WORK INSTRUCTION: Could you print each line of the material below exactly?

DATASET ENTRIES:
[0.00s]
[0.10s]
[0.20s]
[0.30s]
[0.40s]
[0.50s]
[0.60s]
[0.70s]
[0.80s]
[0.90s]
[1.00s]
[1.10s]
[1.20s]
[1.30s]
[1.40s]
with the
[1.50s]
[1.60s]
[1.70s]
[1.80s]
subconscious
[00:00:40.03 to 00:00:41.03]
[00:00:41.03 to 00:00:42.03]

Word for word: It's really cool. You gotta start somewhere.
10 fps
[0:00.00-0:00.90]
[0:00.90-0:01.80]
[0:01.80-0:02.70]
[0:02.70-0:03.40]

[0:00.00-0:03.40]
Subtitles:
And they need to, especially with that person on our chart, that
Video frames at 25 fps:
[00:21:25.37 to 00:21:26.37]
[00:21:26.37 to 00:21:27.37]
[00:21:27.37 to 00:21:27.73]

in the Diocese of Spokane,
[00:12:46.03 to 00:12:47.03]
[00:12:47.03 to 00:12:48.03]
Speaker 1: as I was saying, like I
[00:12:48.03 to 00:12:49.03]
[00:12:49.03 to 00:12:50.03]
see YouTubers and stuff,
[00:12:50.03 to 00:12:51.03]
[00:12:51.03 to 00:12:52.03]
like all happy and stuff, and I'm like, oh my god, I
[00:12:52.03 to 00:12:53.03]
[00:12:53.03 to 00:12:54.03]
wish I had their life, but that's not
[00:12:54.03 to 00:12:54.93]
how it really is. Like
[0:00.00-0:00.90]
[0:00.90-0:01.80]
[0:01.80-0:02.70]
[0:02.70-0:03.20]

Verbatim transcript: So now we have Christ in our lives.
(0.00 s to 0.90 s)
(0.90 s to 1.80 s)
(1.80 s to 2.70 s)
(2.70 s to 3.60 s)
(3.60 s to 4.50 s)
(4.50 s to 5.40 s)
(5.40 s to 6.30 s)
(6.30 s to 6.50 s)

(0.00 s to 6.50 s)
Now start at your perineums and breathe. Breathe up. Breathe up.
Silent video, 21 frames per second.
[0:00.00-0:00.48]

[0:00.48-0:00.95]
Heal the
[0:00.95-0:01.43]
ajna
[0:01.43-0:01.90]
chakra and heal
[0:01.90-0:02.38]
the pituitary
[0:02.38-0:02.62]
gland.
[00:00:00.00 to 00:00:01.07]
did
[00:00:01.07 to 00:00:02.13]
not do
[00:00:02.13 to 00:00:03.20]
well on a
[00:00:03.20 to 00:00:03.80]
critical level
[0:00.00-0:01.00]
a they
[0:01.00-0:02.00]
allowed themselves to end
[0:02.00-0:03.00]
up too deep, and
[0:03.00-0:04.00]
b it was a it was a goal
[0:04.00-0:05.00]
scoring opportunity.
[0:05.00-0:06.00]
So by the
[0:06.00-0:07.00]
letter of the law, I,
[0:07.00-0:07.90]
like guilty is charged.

REPLY TO THE EXERCISE:
[0.00s]
[0.10s]
[0.20s]
[0.30s]
[0.40s]
[0.50s]
[0.60s]
[0.70s]
[0.80s]
[0.90s]
[1.00s]
[1.10s]
[1.20s]
[1.30s]
[1.40s]
with the
[1.50s]
[1.60s]
[1.70s]
[1.80s]
subconscious
[00:00:40.03 to 00:00:41.03]
[00:00:41.03 to 00:00:42.03]

Word for word: It's really cool. You gotta start somewhere.
10 fps
[0:00.00-0:00.90]
[0:00.90-0:01.80]
[0:01.80-0:02.70]
[0:02.70-0:03.40]

[0:00.00-0:03.40]
Subtitles:
And they need to, especially with that person on our chart, that
Video frames at 25 fps:
[00:21:25.37 to 00:21:26.37]
[00:21:26.37 to 00:21:27.37]
[00:21:27.37 to 00:21:27.73]

in the Diocese of Spokane,
[00:12:46.03 to 00:12:47.03]
[00:12:47.03 to 00:12:48.03]
Speaker 1: as I was saying, like I
[00:12:48.03 to 00:12:49.03]
[00:12:49.03 to 00:12:50.03]
see YouTubers and stuff,
[00:12:50.03 to 00:12:51.03]
[00:12:51.03 to 00:12:52.03]
like all happy and stuff, and I'm like, oh my god, I
[00:12:52.03 to 00:12:53.03]
[00:12:53.03 to 00:12:54.03]
wish I had their life, but that's not
[00:12:54.03 to 00:12:54.93]
how it really is. Like
[0:00.00-0:00.90]
[0:00.90-0:01.80]
[0:01.80-0:02.70]
[0:02.70-0:03.20]

Verbatim transcript: So now we have Christ in our lives.
(0.00 s to 0.90 s)
(0.90 s to 1.80 s)
(1.80 s to 2.70 s)
(2.70 s to 3.60 s)
(3.60 s to 4.50 s)
(4.50 s to 5.40 s)
(5.40 s to 6.30 s)
(6.30 s to 6.50 s)

(0.00 s to 6.50 s)
Now start at your perineums and breathe. Breathe up. Breathe up.
Silent video, 21 frames per second.
[0:00.00-0:00.48]

[0:00.48-0:00.95]
Heal the
[0:00.95-0:01.43]
ajna
[0:01.43-0:01.90]
chakra and heal
[0:01.90-0:02.38]
the pituitary
[0:02.38-0:02.62]
gland.
[00:00:00.00 to 00:00:01.07]
did
[00:00:01.07 to 00:00:02.13]
not do
[00:00:02.13 to 00:00:03.20]
well on a
[00:00:03.20 to 00:00:03.80]
critical level
[0:00.00-0:01.00]
a they
[0:01.00-0:02.00]
allowed themselves to end
[0:02.00-0:03.00]
up too deep, and
[0:03.00-0:04.00]
b it was a it was a goal
[0:04.00-0:05.00]
scoring opportunity.
[0:05.00-0:06.00]
So by the
[0:06.00-0:07.00]
letter of the law, I,
[0:07.00-0:07.90]
like guilty is charged.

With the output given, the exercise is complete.